I will be there. So, I'll be looking for your Suzuka Grey TT RS in the car park at Xscape.


----------



## Atom1 (Jan 21, 2013)

Hey there all, unfortunately I missed the meet on the 21st hopefully all went well, good news is I have my car and loving it so will deffinetly try to get to the next one. However, I will be going to the Malton Big Breakfast Meet on the 31st if anyone is going? it's supposed to be a fantastic morning with some seriously stunning cars!


----------



## Darthhawkeye (Aug 2, 2010)

Atom1 said:


> Hey there all, unfortunately I missed the meet on the 21st hopefully all went well, good news is I have my car and loving it so will deffinetly try to get to the next one. However, I will be going to the Malton Big Breakfast Meet on the 31st if anyone is going? it's supposed to be a fantastic morning with some seriously stunning cars!


Glad to hear you are enjoying yr new TT

Hope to see you at the next meet - will pop a post up soon.
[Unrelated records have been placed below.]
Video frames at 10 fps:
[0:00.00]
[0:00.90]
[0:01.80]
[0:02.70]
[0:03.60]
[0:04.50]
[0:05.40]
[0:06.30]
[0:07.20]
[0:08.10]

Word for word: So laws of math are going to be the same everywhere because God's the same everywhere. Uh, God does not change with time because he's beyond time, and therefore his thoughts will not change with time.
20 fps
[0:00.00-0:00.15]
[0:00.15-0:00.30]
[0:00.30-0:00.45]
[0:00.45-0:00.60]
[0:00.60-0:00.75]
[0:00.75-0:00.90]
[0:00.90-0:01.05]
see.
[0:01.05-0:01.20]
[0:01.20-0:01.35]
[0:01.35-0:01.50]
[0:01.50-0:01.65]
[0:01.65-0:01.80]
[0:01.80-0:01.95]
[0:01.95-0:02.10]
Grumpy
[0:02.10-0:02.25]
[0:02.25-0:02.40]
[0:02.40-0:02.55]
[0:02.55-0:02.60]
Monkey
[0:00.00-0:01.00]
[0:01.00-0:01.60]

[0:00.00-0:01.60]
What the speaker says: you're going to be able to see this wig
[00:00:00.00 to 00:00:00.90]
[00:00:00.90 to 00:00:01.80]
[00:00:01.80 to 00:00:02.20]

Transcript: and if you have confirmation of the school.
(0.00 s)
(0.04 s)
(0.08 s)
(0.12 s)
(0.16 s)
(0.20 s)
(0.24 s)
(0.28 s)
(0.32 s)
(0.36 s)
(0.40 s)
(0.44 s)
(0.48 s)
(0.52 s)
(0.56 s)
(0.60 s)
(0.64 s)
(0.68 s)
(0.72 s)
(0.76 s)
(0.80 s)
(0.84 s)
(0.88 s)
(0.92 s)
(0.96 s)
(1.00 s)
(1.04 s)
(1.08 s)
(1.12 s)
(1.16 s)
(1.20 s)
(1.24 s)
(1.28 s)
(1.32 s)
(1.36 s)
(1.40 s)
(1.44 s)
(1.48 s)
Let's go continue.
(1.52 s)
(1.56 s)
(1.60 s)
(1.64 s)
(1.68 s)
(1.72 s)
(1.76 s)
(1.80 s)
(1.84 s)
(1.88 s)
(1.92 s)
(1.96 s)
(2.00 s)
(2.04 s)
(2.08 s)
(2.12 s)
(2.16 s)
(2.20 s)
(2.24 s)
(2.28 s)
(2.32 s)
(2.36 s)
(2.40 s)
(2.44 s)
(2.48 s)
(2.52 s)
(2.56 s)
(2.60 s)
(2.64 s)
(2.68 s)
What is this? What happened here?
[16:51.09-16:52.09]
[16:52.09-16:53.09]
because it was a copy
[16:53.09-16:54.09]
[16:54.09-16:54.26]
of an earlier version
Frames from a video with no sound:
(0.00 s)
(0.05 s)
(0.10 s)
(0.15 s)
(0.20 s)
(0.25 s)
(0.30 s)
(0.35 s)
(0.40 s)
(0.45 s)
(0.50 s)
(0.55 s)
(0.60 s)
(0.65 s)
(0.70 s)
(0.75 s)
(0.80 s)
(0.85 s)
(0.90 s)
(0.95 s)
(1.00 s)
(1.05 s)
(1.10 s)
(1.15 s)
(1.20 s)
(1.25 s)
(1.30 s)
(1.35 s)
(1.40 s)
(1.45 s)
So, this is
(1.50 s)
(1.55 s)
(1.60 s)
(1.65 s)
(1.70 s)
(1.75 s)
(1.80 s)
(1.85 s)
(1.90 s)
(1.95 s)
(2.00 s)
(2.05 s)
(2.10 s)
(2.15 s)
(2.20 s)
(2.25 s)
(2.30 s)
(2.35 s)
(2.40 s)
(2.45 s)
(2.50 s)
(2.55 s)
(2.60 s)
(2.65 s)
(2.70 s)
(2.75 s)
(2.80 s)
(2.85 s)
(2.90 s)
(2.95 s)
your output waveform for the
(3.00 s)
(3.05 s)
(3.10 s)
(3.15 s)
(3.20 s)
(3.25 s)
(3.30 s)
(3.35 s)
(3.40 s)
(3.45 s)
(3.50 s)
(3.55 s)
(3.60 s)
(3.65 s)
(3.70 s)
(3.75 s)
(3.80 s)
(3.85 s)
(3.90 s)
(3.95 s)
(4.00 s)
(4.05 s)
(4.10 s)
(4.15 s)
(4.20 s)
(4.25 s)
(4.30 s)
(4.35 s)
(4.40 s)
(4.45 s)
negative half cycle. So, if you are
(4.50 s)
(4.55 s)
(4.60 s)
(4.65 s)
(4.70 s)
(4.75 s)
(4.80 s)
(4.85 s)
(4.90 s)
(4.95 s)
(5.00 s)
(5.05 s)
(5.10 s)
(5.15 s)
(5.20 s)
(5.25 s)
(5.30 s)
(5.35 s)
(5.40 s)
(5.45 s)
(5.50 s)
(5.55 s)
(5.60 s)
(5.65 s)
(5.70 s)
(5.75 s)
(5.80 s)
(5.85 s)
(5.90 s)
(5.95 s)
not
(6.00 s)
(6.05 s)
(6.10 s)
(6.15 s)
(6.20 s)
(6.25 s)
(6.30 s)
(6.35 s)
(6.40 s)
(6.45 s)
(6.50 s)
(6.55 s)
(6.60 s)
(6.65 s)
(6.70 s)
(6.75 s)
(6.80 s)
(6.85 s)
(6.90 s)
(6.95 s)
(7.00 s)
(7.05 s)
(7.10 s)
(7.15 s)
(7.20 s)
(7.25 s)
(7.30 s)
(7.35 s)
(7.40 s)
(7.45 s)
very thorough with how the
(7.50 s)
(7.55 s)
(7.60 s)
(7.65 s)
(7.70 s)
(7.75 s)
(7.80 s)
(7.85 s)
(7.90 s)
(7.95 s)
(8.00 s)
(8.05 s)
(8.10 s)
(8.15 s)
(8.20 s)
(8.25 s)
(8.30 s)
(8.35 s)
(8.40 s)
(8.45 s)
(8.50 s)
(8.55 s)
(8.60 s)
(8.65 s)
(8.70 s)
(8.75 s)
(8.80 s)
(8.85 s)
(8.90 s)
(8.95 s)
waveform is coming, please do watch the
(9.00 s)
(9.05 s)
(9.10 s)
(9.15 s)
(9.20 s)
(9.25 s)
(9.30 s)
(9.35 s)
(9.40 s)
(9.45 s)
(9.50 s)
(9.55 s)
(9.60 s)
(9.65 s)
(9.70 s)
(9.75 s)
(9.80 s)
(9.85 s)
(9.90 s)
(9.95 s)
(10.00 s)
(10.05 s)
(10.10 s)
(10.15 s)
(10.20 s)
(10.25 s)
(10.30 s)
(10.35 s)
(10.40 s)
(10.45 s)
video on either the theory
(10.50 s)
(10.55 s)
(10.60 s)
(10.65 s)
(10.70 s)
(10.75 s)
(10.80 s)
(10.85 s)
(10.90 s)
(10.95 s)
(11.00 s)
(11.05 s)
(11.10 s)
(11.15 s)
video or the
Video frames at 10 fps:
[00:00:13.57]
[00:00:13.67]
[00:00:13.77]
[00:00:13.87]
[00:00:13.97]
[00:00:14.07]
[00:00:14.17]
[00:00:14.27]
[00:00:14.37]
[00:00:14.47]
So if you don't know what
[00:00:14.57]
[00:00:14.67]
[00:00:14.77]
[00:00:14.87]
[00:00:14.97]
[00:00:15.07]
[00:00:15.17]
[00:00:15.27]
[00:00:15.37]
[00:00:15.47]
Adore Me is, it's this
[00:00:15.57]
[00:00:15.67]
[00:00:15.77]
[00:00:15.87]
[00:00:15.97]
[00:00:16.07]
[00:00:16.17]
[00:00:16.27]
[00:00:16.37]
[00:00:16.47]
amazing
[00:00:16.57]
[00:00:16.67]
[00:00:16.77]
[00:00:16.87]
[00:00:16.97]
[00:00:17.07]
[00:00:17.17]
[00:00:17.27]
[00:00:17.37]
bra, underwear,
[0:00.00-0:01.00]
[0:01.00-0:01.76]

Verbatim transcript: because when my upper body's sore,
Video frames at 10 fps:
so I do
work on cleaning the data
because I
Malton is pretty good, I went there last year. I might pop up for a quick look on Sunday if I can fit things in :wink:


----------



## heiliger.stanislaus (Jan 5, 2013)

How 'bout them pix. You know the ones. Hint: generous portions.


----------



## TondyRSuzuka (Dec 3, 2011)

heiliger.stanislaus said:


> How 'bout them pix. You know the ones. Hint: generous portions.


You mean this?










78oz rump! Only a Yorkshire meet could endure this feast!


----------



## Darthhawkeye (Aug 2, 2010)

Bloody hell :mrgreen:

Not much room for the veg then!


----------



## heiliger.stanislaus (Jan 5, 2013)

Large, even by Texan standards: http://www.bigtexan.com/free72.html


----------